Exercise details: A verbatim copy of all the data is required; the pictures should not appear in it.

Record set:

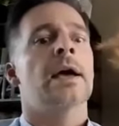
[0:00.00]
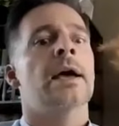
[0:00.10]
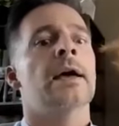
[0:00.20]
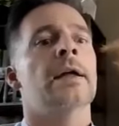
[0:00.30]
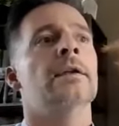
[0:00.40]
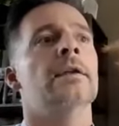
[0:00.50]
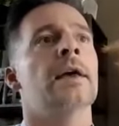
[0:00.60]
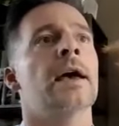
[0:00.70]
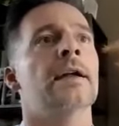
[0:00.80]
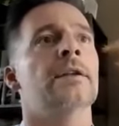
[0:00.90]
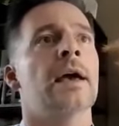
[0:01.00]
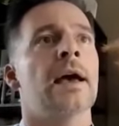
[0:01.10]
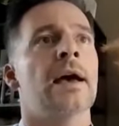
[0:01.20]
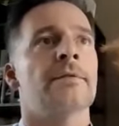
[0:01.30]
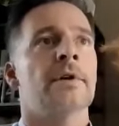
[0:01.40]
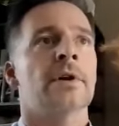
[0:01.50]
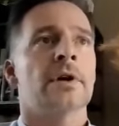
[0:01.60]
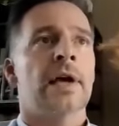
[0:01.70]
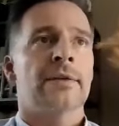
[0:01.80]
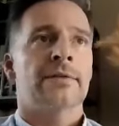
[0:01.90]
and that you have
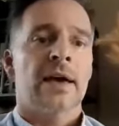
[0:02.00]
to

Exercise solution:
[0:00.00]
[0:00.10]
[0:00.20]
[0:00.30]
[0:00.40]
[0:00.50]
[0:00.60]
[0:00.70]
[0:00.80]
[0:00.90]
[0:01.00]
[0:01.10]
[0:01.20]
[0:01.30]
[0:01.40]
[0:01.50]
[0:01.60]
[0:01.70]
[0:01.80]
[0:01.90]
and that you have
[0:02.00]
to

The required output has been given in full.